● **DIRECTIONS FOR THIS TASK**:
For the entries that follow, produce an exact copy with no pictures in it.

● **DATA SHOWN**:
-- -- --

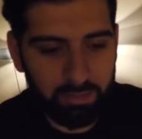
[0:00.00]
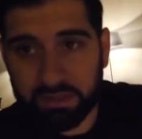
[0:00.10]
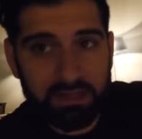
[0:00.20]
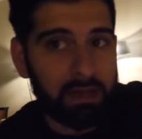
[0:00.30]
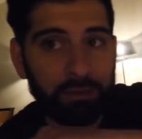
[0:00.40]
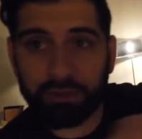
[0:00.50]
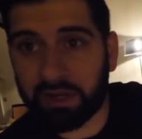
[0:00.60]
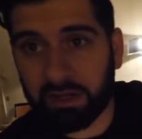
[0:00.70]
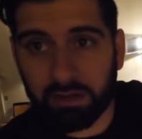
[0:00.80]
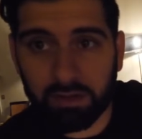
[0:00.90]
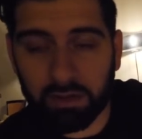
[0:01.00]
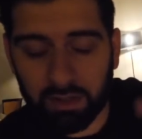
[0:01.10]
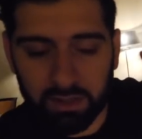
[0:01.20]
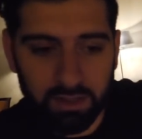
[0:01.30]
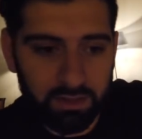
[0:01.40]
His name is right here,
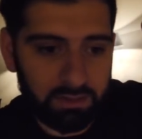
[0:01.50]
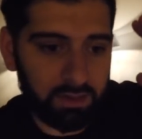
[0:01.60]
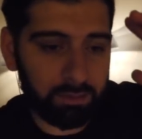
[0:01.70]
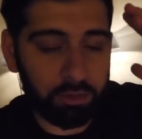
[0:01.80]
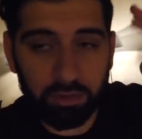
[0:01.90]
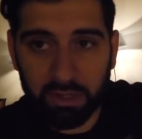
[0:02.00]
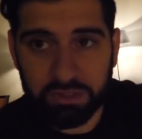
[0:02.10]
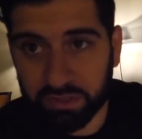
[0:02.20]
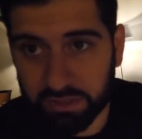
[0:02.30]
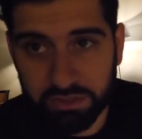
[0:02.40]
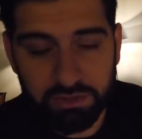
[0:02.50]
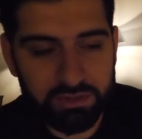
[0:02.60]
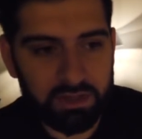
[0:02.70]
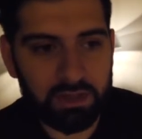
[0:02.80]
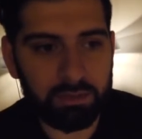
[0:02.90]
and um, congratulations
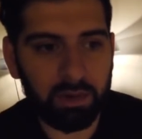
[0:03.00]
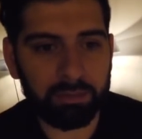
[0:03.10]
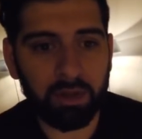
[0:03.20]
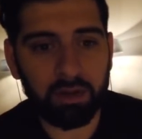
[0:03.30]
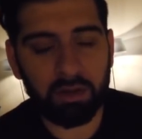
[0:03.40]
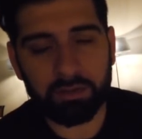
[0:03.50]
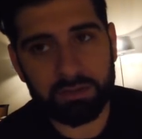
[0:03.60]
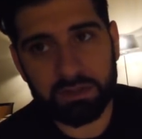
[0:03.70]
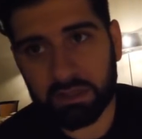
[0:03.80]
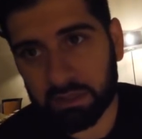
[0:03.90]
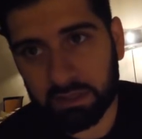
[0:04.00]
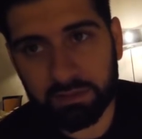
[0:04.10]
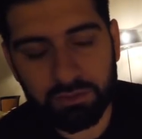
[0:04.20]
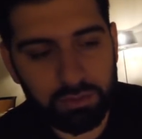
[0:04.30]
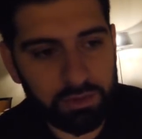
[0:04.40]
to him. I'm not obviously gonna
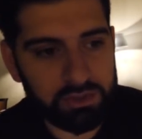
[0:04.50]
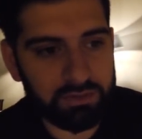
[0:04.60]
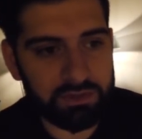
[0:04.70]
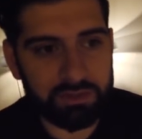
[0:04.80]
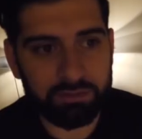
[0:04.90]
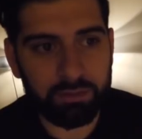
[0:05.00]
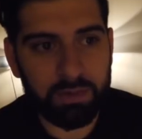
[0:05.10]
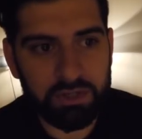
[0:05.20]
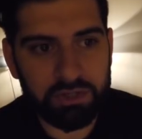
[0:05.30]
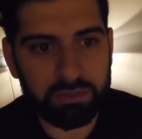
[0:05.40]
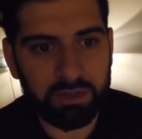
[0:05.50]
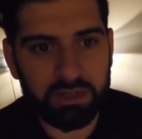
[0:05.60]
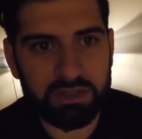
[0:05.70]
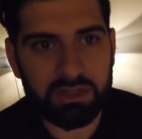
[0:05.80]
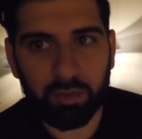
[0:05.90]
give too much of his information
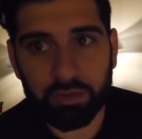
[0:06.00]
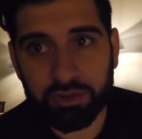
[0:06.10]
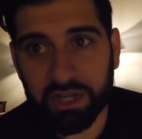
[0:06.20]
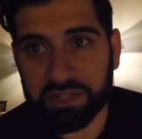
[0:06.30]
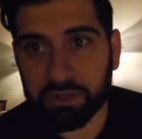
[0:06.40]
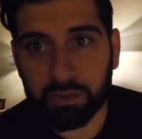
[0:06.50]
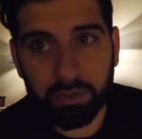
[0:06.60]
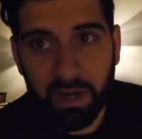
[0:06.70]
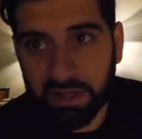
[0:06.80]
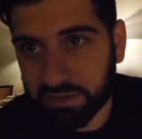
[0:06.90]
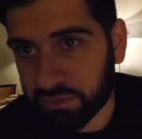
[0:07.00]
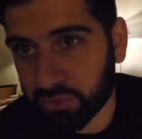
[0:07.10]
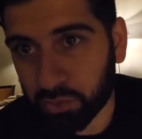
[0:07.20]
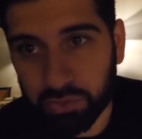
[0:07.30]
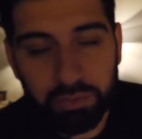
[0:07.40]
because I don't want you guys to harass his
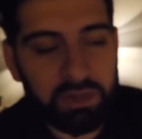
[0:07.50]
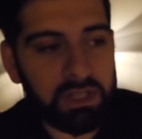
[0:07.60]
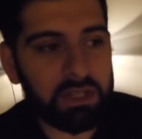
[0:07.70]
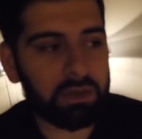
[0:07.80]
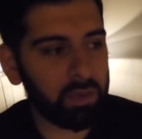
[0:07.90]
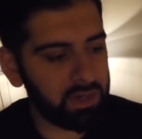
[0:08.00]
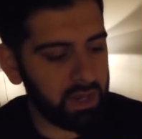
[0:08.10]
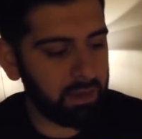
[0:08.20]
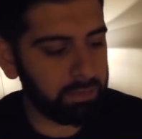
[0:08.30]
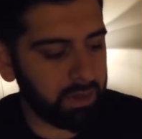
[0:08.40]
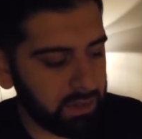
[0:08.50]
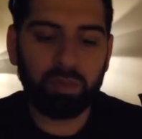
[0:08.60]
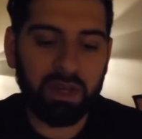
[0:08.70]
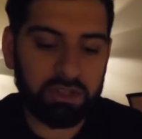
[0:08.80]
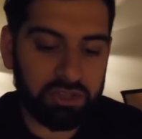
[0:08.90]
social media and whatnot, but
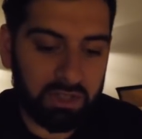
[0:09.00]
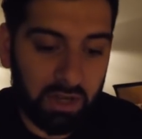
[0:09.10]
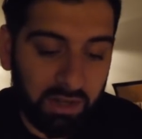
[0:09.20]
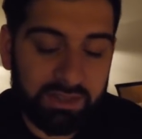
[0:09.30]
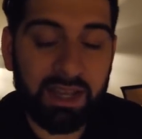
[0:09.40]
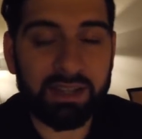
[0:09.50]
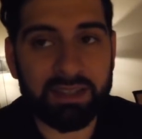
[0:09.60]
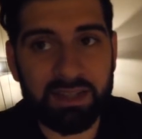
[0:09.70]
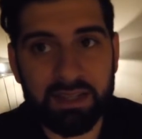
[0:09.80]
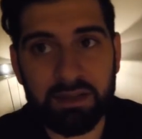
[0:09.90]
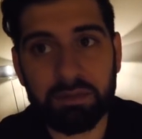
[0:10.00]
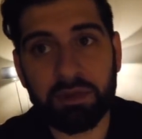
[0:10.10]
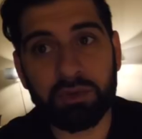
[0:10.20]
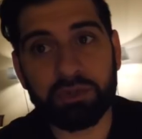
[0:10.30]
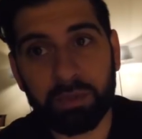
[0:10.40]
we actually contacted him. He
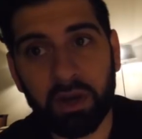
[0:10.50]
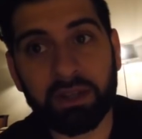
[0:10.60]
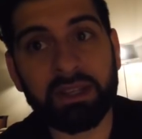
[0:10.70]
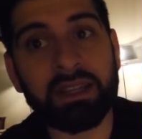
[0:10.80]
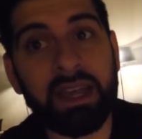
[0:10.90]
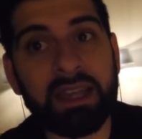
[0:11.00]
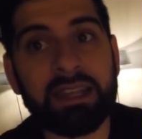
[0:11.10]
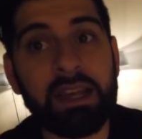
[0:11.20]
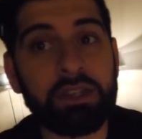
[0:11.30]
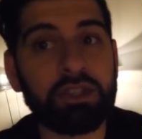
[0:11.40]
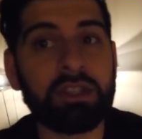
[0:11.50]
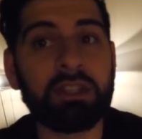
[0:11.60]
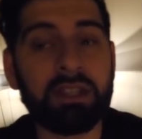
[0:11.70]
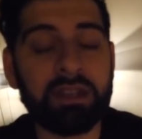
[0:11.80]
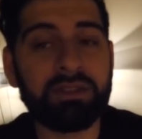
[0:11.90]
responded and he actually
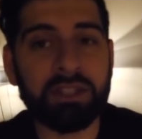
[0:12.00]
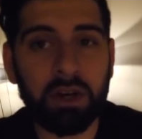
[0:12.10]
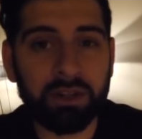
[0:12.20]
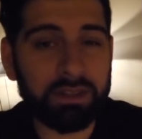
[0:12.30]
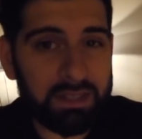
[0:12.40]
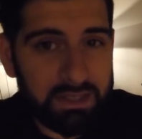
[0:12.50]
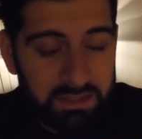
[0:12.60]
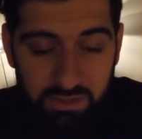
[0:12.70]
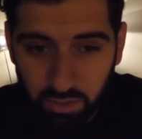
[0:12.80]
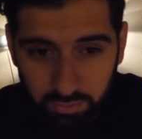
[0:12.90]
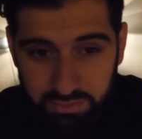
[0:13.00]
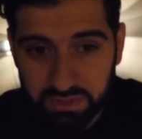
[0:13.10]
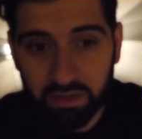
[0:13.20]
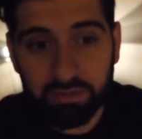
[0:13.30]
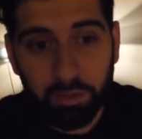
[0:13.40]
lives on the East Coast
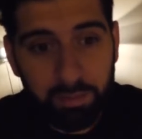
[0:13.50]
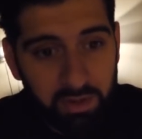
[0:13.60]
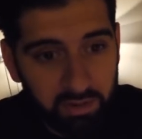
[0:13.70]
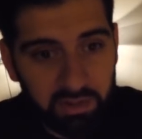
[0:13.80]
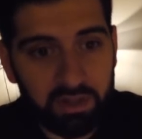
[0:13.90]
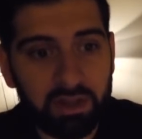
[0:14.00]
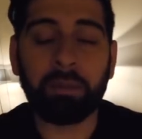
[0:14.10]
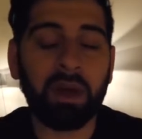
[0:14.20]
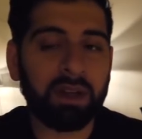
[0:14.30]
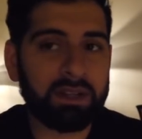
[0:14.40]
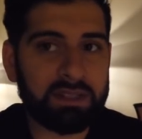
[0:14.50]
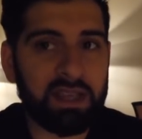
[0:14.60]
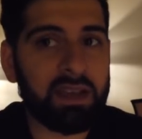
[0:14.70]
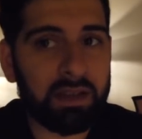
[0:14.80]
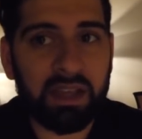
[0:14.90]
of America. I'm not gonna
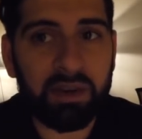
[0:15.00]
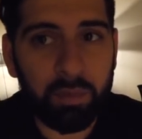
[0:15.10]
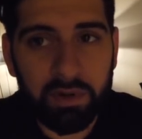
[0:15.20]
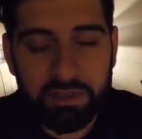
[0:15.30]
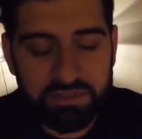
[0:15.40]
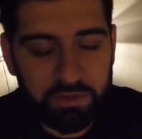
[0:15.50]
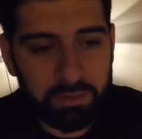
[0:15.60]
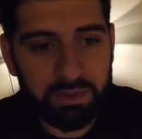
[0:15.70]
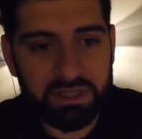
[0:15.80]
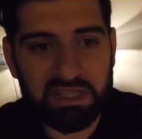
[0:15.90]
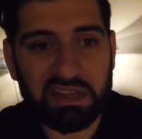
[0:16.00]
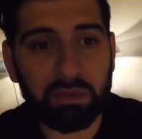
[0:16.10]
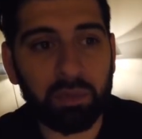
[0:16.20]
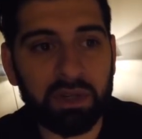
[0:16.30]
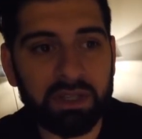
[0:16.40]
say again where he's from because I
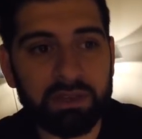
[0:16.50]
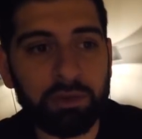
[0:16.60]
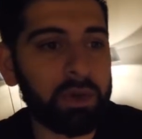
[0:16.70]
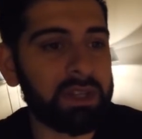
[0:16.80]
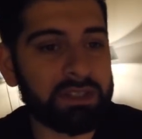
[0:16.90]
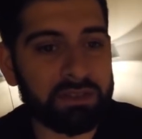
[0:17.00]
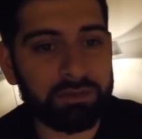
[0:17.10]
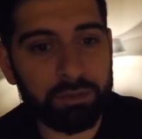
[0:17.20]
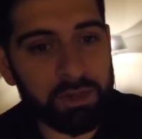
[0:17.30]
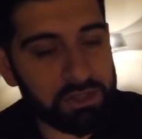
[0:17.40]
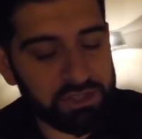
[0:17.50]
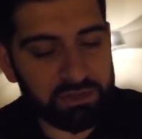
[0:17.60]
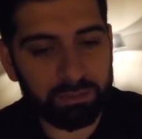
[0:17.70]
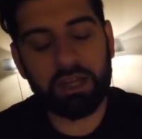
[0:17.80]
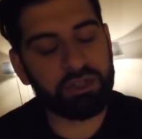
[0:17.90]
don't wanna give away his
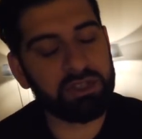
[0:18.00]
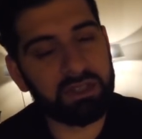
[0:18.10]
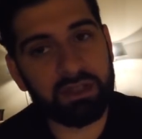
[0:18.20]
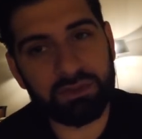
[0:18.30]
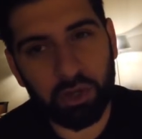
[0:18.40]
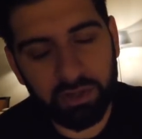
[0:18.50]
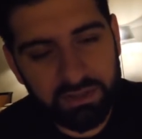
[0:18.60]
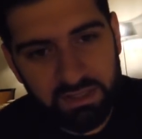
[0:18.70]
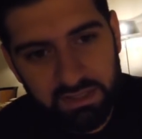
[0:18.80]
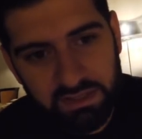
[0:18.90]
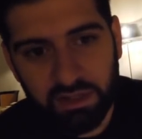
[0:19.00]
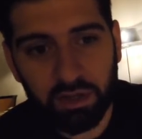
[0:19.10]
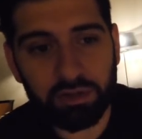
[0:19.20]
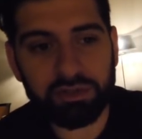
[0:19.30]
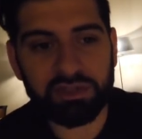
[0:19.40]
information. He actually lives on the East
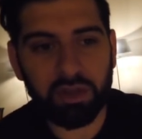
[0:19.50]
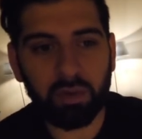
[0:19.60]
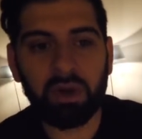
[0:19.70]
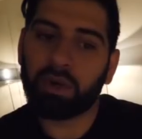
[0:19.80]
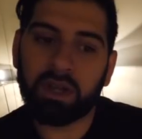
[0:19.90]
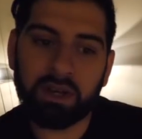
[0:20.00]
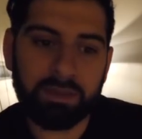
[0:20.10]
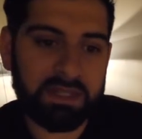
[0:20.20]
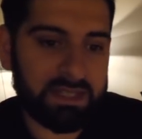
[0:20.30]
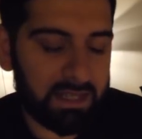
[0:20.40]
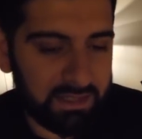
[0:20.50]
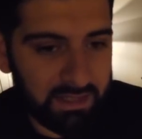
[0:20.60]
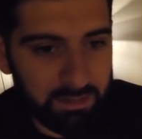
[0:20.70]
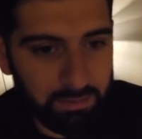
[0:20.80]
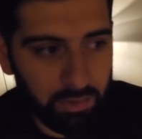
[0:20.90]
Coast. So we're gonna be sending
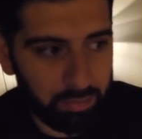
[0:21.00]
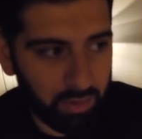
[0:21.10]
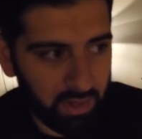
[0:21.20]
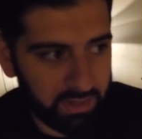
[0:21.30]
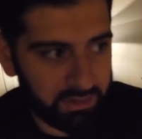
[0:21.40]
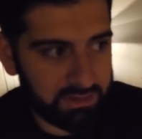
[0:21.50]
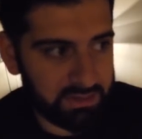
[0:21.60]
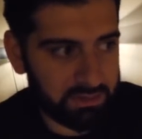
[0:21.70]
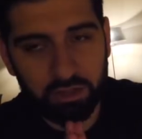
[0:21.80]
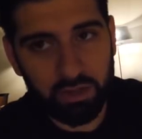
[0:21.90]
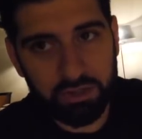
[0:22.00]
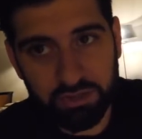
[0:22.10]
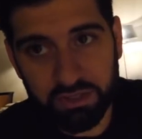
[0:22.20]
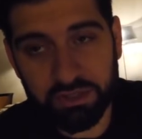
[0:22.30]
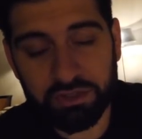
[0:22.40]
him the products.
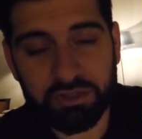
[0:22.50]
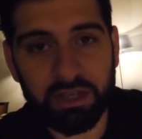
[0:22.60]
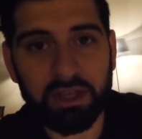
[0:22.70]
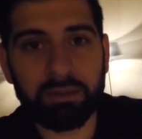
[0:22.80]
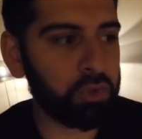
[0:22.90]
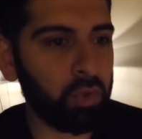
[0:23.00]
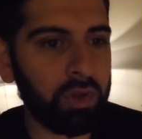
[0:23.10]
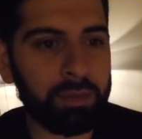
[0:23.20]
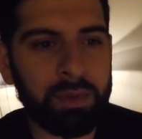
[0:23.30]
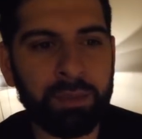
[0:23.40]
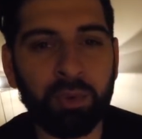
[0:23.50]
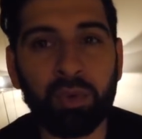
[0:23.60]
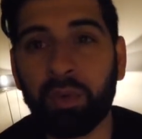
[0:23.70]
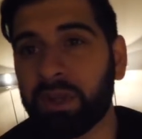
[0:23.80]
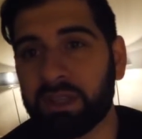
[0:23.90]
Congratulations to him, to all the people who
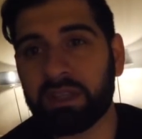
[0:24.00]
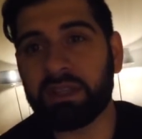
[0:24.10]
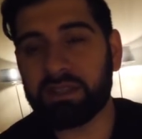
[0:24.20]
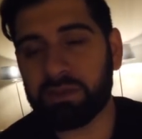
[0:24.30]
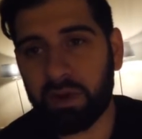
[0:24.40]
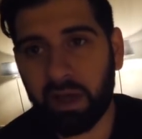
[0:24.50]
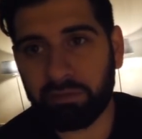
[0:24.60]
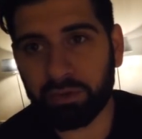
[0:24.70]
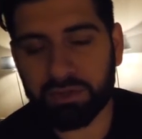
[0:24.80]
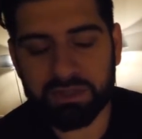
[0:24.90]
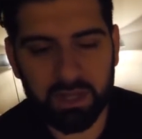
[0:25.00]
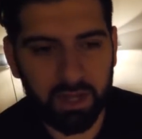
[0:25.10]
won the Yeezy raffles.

-- -- --

● **SOLUTION TO THE EXERCISE**:
[0:00.00]
[0:00.10]
[0:00.20]
[0:00.30]
[0:00.40]
[0:00.50]
[0:00.60]
[0:00.70]
[0:00.80]
[0:00.90]
[0:01.00]
[0:01.10]
[0:01.20]
[0:01.30]
[0:01.40]
His name is right here,
[0:01.50]
[0:01.60]
[0:01.70]
[0:01.80]
[0:01.90]
[0:02.00]
[0:02.10]
[0:02.20]
[0:02.30]
[0:02.40]
[0:02.50]
[0:02.60]
[0:02.70]
[0:02.80]
[0:02.90]
and um, congratulations
[0:03.00]
[0:03.10]
[0:03.20]
[0:03.30]
[0:03.40]
[0:03.50]
[0:03.60]
[0:03.70]
[0:03.80]
[0:03.90]
[0:04.00]
[0:04.10]
[0:04.20]
[0:04.30]
[0:04.40]
to him. I'm not obviously gonna
[0:04.50]
[0:04.60]
[0:04.70]
[0:04.80]
[0:04.90]
[0:05.00]
[0:05.10]
[0:05.20]
[0:05.30]
[0:05.40]
[0:05.50]
[0:05.60]
[0:05.70]
[0:05.80]
[0:05.90]
give too much of his information
[0:06.00]
[0:06.10]
[0:06.20]
[0:06.30]
[0:06.40]
[0:06.50]
[0:06.60]
[0:06.70]
[0:06.80]
[0:06.90]
[0:07.00]
[0:07.10]
[0:07.20]
[0:07.30]
[0:07.40]
because I don't want you guys to harass his
[0:07.50]
[0:07.60]
[0:07.70]
[0:07.80]
[0:07.90]
[0:08.00]
[0:08.10]
[0:08.20]
[0:08.30]
[0:08.40]
[0:08.50]
[0:08.60]
[0:08.70]
[0:08.80]
[0:08.90]
social media and whatnot, but
[0:09.00]
[0:09.10]
[0:09.20]
[0:09.30]
[0:09.40]
[0:09.50]
[0:09.60]
[0:09.70]
[0:09.80]
[0:09.90]
[0:10.00]
[0:10.10]
[0:10.20]
[0:10.30]
[0:10.40]
we actually contacted him. He
[0:10.50]
[0:10.60]
[0:10.70]
[0:10.80]
[0:10.90]
[0:11.00]
[0:11.10]
[0:11.20]
[0:11.30]
[0:11.40]
[0:11.50]
[0:11.60]
[0:11.70]
[0:11.80]
[0:11.90]
responded and he actually
[0:12.00]
[0:12.10]
[0:12.20]
[0:12.30]
[0:12.40]
[0:12.50]
[0:12.60]
[0:12.70]
[0:12.80]
[0:12.90]
[0:13.00]
[0:13.10]
[0:13.20]
[0:13.30]
[0:13.40]
lives on the East Coast
[0:13.50]
[0:13.60]
[0:13.70]
[0:13.80]
[0:13.90]
[0:14.00]
[0:14.10]
[0:14.20]
[0:14.30]
[0:14.40]
[0:14.50]
[0:14.60]
[0:14.70]
[0:14.80]
[0:14.90]
of America. I'm not gonna
[0:15.00]
[0:15.10]
[0:15.20]
[0:15.30]
[0:15.40]
[0:15.50]
[0:15.60]
[0:15.70]
[0:15.80]
[0:15.90]
[0:16.00]
[0:16.10]
[0:16.20]
[0:16.30]
[0:16.40]
say again where he's from because I
[0:16.50]
[0:16.60]
[0:16.70]
[0:16.80]
[0:16.90]
[0:17.00]
[0:17.10]
[0:17.20]
[0:17.30]
[0:17.40]
[0:17.50]
[0:17.60]
[0:17.70]
[0:17.80]
[0:17.90]
don't wanna give away his
[0:18.00]
[0:18.10]
[0:18.20]
[0:18.30]
[0:18.40]
[0:18.50]
[0:18.60]
[0:18.70]
[0:18.80]
[0:18.90]
[0:19.00]
[0:19.10]
[0:19.20]
[0:19.30]
[0:19.40]
information. He actually lives on the East
[0:19.50]
[0:19.60]
[0:19.70]
[0:19.80]
[0:19.90]
[0:20.00]
[0:20.10]
[0:20.20]
[0:20.30]
[0:20.40]
[0:20.50]
[0:20.60]
[0:20.70]
[0:20.80]
[0:20.90]
Coast. So we're gonna be sending
[0:21.00]
[0:21.10]
[0:21.20]
[0:21.30]
[0:21.40]
[0:21.50]
[0:21.60]
[0:21.70]
[0:21.80]
[0:21.90]
[0:22.00]
[0:22.10]
[0:22.20]
[0:22.30]
[0:22.40]
him the products.
[0:22.50]
[0:22.60]
[0:22.70]
[0:22.80]
[0:22.90]
[0:23.00]
[0:23.10]
[0:23.20]
[0:23.30]
[0:23.40]
[0:23.50]
[0:23.60]
[0:23.70]
[0:23.80]
[0:23.90]
Congratulations to him, to all the people who
[0:24.00]
[0:24.10]
[0:24.20]
[0:24.30]
[0:24.40]
[0:24.50]
[0:24.60]
[0:24.70]
[0:24.80]
[0:24.90]
[0:25.00]
[0:25.10]
won the Yeezy raffles.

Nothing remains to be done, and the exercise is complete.